В его словах была логика, но это превращало будущее в пропасть.
Она сбросила с плеча его руку и повернулась к нему лицом. Мужчина какое-то время молчал. Наконец, свойственным ему мягким голосом он сказал:
— Во вселенной есть много рас, которые никогда не помнили будущее.
Она вздрогнула:
— Прожить эти девять лет не зная того, что должно случиться, было очень тяжело. Но быть слепым навеки… ты хочешь жить так?
— Ты бы удивилась, узнав, как легко они придумывают объяснения происходящему. У них много верований, которые мы сочли бы странными. Они говорят о «причине и следствии», о «квантовой механике», о «прогнозе». Но в основном они возлагают надежды на своих богов. Они верят в то, что боги могут оказывать влияние на мир смертных, награждая своих последователей, наказывая неверующих. Законы физики могут изменяться ради исполнения воли богов. Они называют это «божественным вмешательством».
Она смотрела на него.
— Интересная концепция, — наконец, сказала она.
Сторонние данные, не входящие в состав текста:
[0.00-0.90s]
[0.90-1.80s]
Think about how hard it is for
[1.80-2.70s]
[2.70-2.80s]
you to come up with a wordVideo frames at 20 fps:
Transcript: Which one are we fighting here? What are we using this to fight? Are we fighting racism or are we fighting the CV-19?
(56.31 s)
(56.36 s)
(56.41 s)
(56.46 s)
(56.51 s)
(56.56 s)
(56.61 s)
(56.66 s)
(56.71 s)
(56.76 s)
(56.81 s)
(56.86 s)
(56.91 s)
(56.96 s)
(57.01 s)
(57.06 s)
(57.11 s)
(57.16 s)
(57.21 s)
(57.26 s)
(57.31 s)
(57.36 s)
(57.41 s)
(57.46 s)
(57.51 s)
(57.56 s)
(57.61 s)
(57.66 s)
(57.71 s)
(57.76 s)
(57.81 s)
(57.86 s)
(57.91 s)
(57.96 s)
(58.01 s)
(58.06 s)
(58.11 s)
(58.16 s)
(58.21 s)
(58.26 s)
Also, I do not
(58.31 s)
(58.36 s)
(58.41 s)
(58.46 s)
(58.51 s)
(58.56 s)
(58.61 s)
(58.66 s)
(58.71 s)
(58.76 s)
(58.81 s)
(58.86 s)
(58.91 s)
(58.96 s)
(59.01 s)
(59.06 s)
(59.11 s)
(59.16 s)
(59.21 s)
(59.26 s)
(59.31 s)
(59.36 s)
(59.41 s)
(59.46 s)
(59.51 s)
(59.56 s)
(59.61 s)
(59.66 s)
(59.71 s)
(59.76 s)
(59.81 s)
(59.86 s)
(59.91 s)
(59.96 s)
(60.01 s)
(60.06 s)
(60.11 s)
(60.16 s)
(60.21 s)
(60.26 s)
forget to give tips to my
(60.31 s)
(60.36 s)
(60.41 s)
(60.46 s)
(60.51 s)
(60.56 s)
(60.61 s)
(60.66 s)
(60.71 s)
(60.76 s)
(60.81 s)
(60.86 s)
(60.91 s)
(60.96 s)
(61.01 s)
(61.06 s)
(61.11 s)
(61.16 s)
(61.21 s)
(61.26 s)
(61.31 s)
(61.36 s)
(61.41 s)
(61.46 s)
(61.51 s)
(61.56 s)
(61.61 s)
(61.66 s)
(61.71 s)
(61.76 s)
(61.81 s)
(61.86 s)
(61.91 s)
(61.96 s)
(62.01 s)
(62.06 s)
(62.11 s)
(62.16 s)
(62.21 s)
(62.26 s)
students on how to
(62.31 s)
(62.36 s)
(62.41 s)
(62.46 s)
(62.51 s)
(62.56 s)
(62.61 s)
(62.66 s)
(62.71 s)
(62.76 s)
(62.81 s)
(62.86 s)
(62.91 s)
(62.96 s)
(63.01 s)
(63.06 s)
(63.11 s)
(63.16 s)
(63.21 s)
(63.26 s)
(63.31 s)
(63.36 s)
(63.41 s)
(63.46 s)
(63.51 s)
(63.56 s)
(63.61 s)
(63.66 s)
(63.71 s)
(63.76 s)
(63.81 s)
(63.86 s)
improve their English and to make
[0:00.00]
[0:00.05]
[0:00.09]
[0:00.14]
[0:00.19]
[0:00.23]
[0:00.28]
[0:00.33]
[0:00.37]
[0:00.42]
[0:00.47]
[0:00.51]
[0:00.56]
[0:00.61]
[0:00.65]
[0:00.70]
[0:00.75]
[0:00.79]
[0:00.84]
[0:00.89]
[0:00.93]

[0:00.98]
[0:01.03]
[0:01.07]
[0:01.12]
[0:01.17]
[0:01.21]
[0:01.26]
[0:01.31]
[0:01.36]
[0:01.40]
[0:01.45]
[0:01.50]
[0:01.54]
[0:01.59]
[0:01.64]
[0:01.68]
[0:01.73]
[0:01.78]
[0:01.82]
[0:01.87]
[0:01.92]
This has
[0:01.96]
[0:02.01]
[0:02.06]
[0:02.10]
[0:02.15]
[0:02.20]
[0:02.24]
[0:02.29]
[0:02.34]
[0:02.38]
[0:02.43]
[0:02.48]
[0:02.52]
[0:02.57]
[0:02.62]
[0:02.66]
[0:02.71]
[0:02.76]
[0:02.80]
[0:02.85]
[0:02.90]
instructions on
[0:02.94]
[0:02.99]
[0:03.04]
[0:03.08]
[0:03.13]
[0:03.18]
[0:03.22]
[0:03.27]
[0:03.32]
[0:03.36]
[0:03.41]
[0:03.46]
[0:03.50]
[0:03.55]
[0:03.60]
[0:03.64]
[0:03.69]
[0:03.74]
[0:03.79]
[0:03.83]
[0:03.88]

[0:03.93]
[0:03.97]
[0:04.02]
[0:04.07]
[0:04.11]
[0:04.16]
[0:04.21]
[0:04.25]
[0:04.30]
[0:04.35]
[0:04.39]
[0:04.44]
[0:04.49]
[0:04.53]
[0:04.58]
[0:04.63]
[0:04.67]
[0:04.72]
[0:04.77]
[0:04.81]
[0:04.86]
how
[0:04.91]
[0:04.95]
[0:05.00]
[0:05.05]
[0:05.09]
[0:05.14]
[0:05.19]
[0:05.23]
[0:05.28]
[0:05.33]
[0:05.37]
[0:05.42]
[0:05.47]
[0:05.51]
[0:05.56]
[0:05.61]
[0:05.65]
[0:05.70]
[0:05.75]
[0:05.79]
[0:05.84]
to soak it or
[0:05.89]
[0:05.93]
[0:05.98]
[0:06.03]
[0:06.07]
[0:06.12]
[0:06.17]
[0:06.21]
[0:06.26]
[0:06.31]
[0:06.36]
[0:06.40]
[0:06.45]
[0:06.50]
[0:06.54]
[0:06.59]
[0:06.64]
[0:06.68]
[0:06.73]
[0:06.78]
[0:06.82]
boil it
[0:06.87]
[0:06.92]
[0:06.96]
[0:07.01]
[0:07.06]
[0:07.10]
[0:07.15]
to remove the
— Да, — ответил он. — А мы без этой концепции вынуждены создавать свои собственные чудеса.
Он снова указал на корабли, и она обернулась. Солнце было чуть выше горизонта. Тени были длинные, матово чёрные, они начинали сливаться друг с другом, как капли ртути. Корабли висели над разрушенным Капитолием, не тронутые тенями. Помосты были отсоединены, наземный персонал уходил в безопасность Цитадели. Пение уже прекратилось.
Без дополнительных церемоний, воздух наполнился неземным визжащим, стонущим звуком, и массивные корабли растаяли, как воспоминания. И затем не осталось ничего, кроме развалин Капитолия, теней прошлого, и зимнего вечера.
— А тебе разве не нужно быть на корабле? — спросила она.
Но его рядом с ней уже не было.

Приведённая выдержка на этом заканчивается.